The agency is a strong believer in giving back to the industry and is a member of a number of insurance industry trade associations, including the CIAB, which Markham McKnight served as chairman; the Louisiana Insurance Guaranty Association, where Markham was treasurer; the Council of Employee Benefits Executives, where Kerry serves on the board; the Association of Health Insurance Agents; the Baton Rouge Association of Insurance and Financial Advisors; the Baton Rouge Association of Health Underwriters; the Health Agents PAC, where Kerry is a board member; and the Louisiana Health Care Commission.

“The industry has been very good to us,” Kerry notes, “and we believe it is incumbent on us to give back in any way we can. We support organizations that enhance the independent agency system and promote efforts to increase the professionalism of agents across the country,” Kerry says.

He continues: “We are very proud to promote continuing education in our agency and boast numerous in-house professionals with certifications that include CLU, CFP, CIC, RPLU, CUSA (Certified Utility Safety Administrator), CMR (Certified Mold Remediator), CPEA (Certified Professional Environmental Auditor), CPIA, and CPCU.”

That list alone makes it clear how much emphasis Wright & Percy places on safety and loss control and the investment it is willing to make to become a premier insurance organization that does far more than sell coverage.
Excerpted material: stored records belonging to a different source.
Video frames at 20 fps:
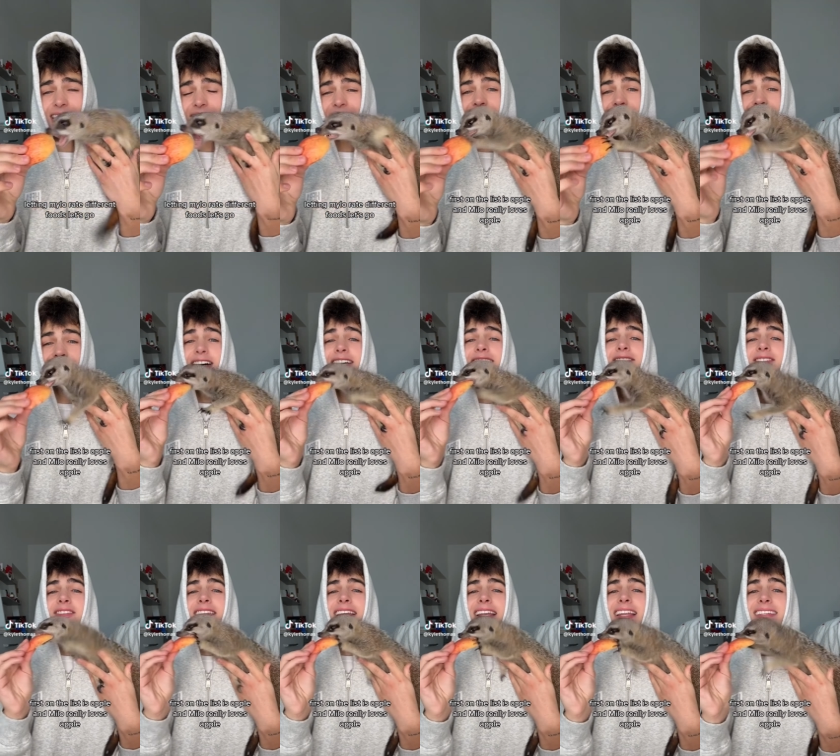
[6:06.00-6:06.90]
Okay, first
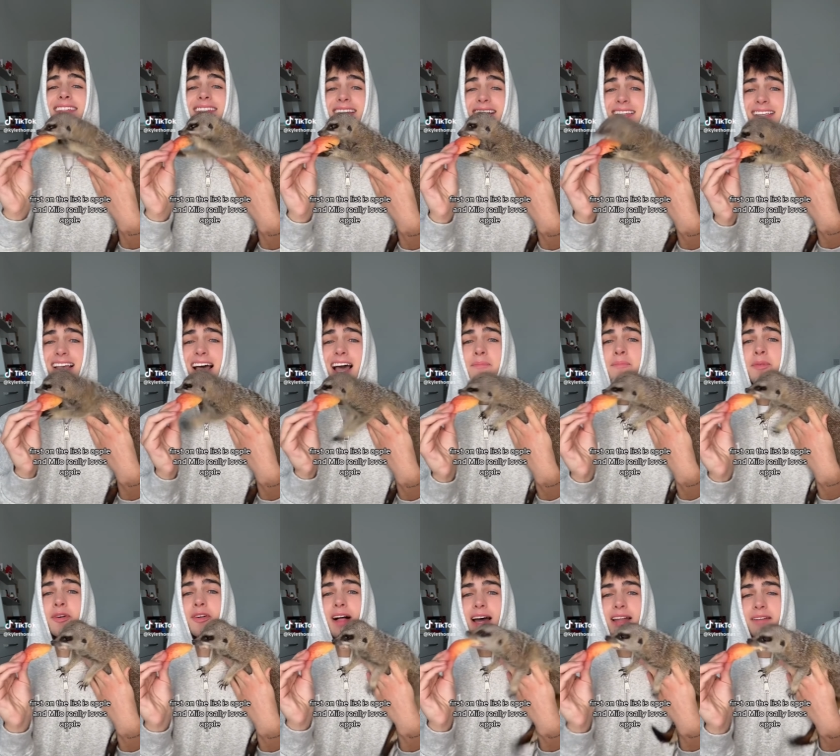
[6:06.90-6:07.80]
on the list is
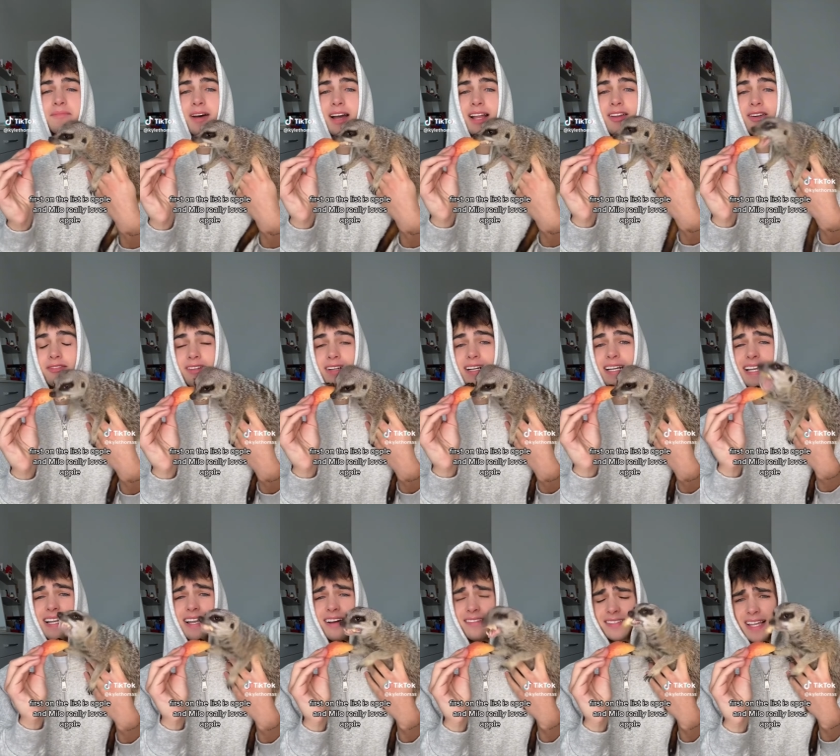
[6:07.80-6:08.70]
apple, and Milo really
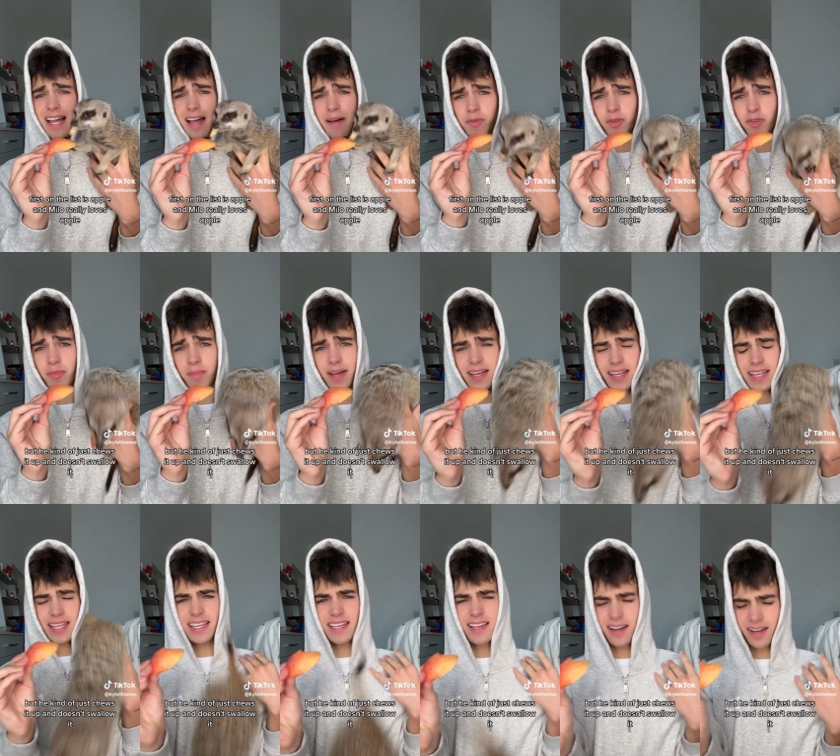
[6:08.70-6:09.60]
loves apple, but
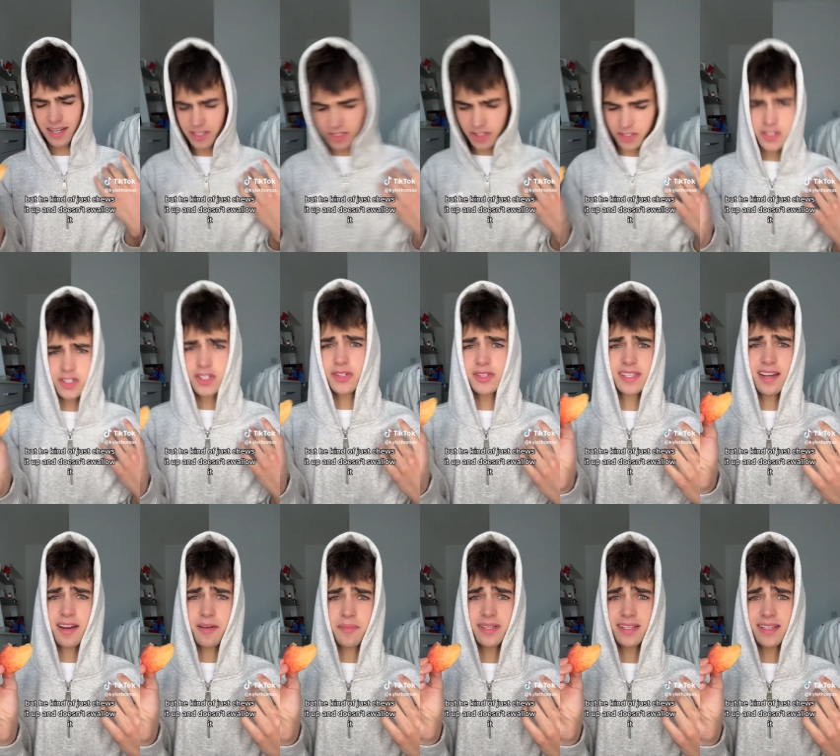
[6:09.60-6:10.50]
he kind of just chews it
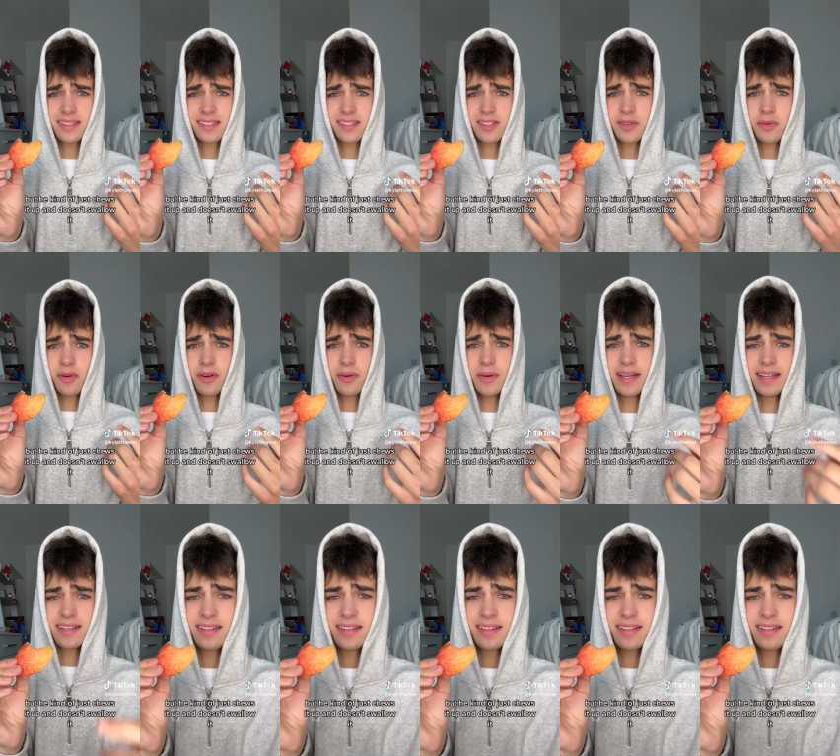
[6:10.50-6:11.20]
up and doesn't swallow it.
Rough Notes is proud to recognize Wright & Percy as our Marketing Agency of the Month. It is an agency that continues to grow, despite adverse conditions in the marketplace and continues to serve its clients in the manner that represents the best of the independent agency system.

 
 
 

Kerry B. Drake (on left), President of Wright & Percy, and Thomas M. Sandahl, President Emeritus.

 
 

Wright & Percy’s most important asset is its employees. These are some of the people in the Wright & Percy family who have contributed to the agency’s success.

 
 

The agency is justifiably proud of the numerous awards it has received. Here the Upper Management Team poses with some of the awards the agency has won.

 
 

In 2003, Wright & Percy developed First Network which is a subsidiary of BancorpSouth Insurance Services to help smaller agencies in the state reach the minimum premium requirements of carriers. Some 30 agencies write business through the Network, which holds contracts with two major carriers. Michael P. Grace, CPIA, runs a class on the concept. At right are Laura Molino and Linda Norred, CISR, who help with the presentation.

 
 

Several times a year, Wright & Percy offers motivational lunches. Here, Gary Golden of Golden Opportunities gives a speech that includes goal-setting tasks.

 
 

Aimee Kilpatrick, Vice President-Sales Administration, presents a portion of the agency’s Young Producer Training course to William McKnight (left) and G. Neal Choppin.

 
 

The agency’s Pest Control and Landscape Gardening Program is an all lines niche program the agency started in 1997. It is distributed through a contracted network of some 25 agents, with Wright & Percy handling all underwriting and policy issuance. From left: Terry Hoyle, CUSA, CMR, CPEA, Director of Loss Control, and Dennis Vidrine perform a loss control inspection on one of the pest control client’s vehicles. Prior to joining the agency, Dennis had served as Executive Director of The Louisiana Pest Control Association and founded an insurer to handle the insurance needs of the trade association.